Mais pourquoi faire appel à Amazon plutôt que d’utiliser des ressources informatiques en Suisse? «C’est beau de développer une technologie en Suisse – merci l’EPFL –, d’avoir une infrastructure décentralisée, mais de quand même finir chez Amazon. Tout va bien durant le marathon, mais on s’écrase au dernier kilomètre. Quel dommage…», écrivait mercredi sur Twitter François Charlet, juriste spécialisé en droit, criminalité et sécurité des technologies.

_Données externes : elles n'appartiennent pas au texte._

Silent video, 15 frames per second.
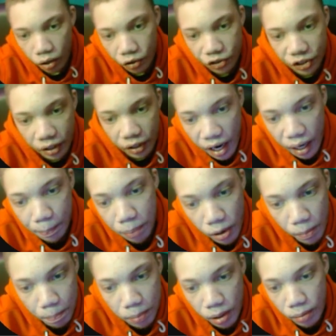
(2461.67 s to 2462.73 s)
You see, hey,
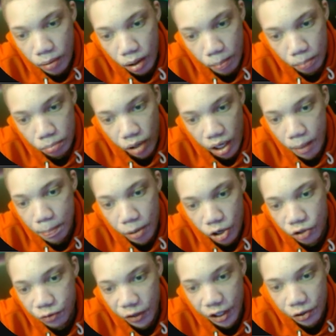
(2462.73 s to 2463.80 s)
bro, none of
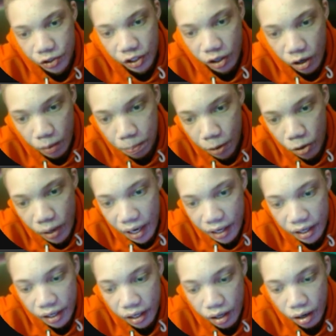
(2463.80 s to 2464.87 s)
bro's videos are pro
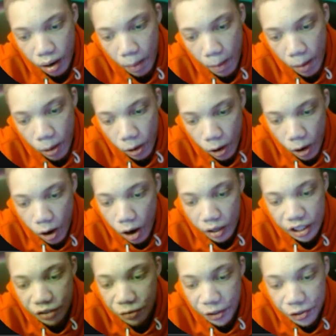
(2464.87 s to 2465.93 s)
edited. All
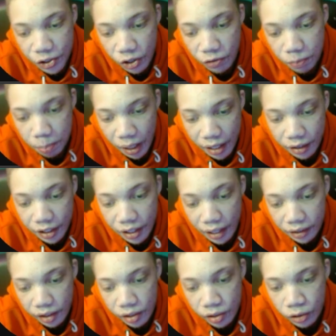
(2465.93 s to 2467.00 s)
these videos are plainly like
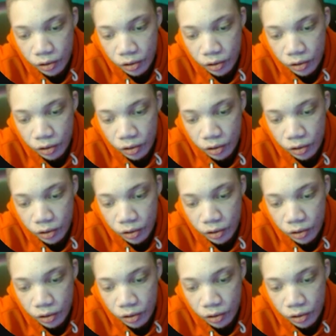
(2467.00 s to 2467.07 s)
this.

Lire aussi: Avant le feu vert officiel, SwissCovid a été téléchargée plus de 50 000 fois
«Une procédure normale»
Apparemment, de telles ressources informatiques n’existent pas en Suisse, comme le suggère un porte-parole de l’Office fédéral de la santé publique (OFSP): «Le système de récupération des clés des personnes infectées est géré par l’OFIT, mais utilise – en accord avec le préposé fédéral à la protection des données – le système Cloudfront d’Amazon pour la distribution du contenu. En effet, les volumes de données à traiter nécessitent un réseau de distribution de contenu fourni par un tiers. La Confédération utilise d’ailleurs ce service depuis 2017 pour différentes utilisations.»
Mercredi, l’OFSP affirmait déjà au site d’information alémanique Nau.ch que faire appel à une entreprise étrangère était courant: «C’est une procédure normale qui est également utilisée pour d’autres applications dans l’environnement fédéral telles que Geo.admin.ch.» Selon l’OFSP, la solution d’Amazon offre «un équilibre approprié entre vie privée et résilience».
Reste que faire appel à Amazon sera sans doute un argument utilisé par les détracteurs de l’app pour la critiquer, d’autant que la collaboration avec Google et Apple – destinée à faire fonctionner l’app de manière optimale – est déjà pointée du doigt par certains. Le lancement de SwissCovid pour tous est prévu entre mi- et fin juin.